Content starts
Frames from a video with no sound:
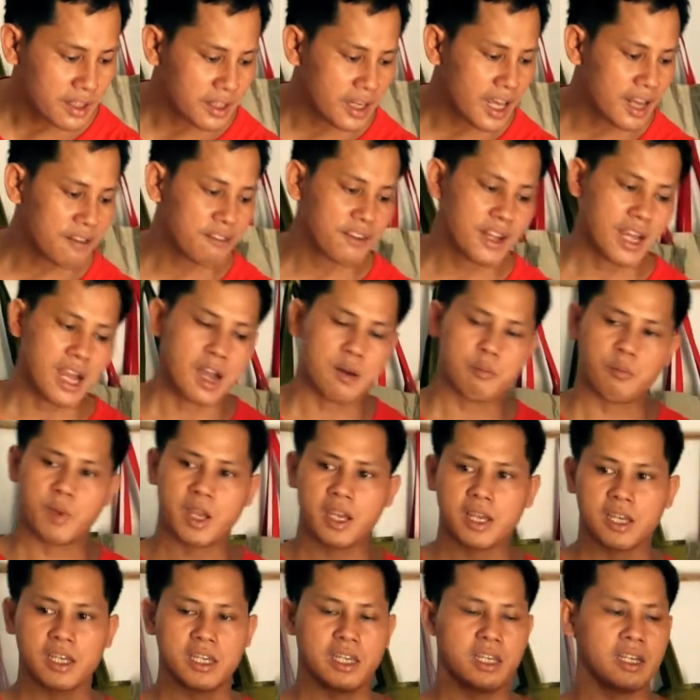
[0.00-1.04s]
that we are
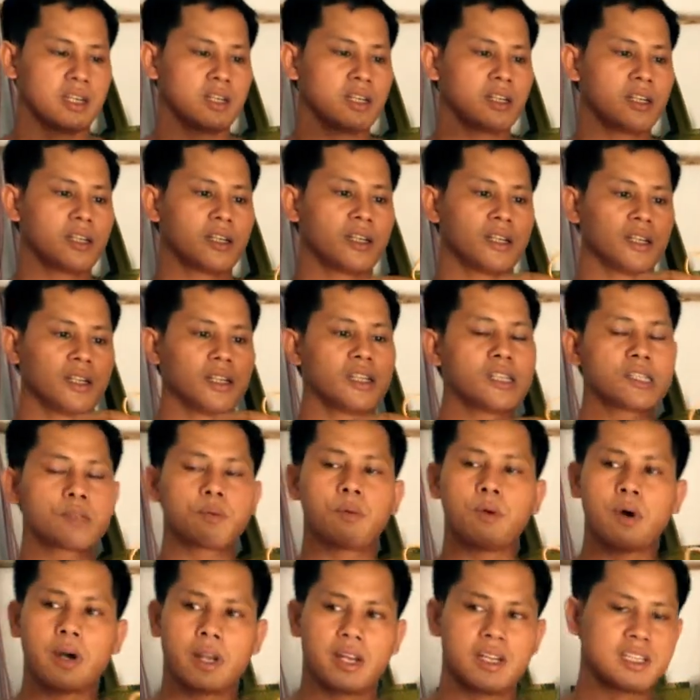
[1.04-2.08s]
making. This
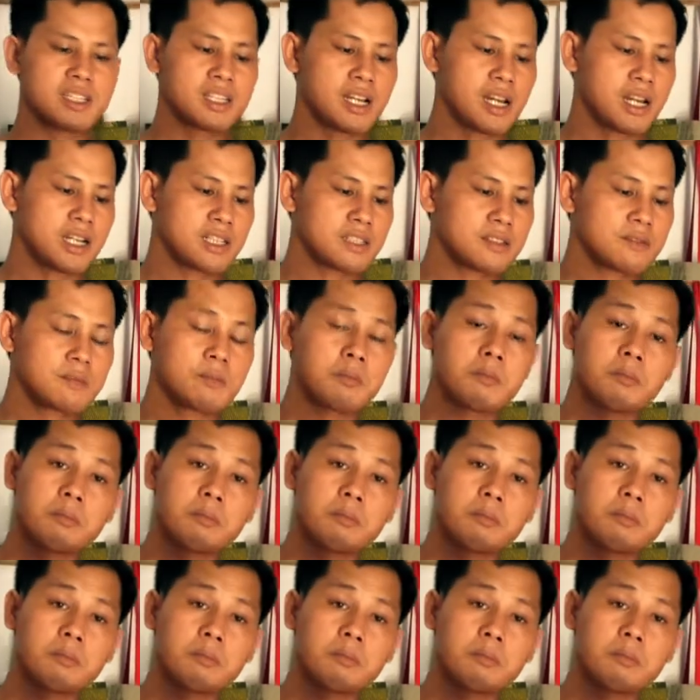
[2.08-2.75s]
one is just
Content ends
• Problem
Pictures aside, print every line of the material exactly.

• Completed task
Frames from a video with no sound:
[0.00-1.04s]
that we are
[1.04-2.08s]
making. This
[2.08-2.75s]
one is just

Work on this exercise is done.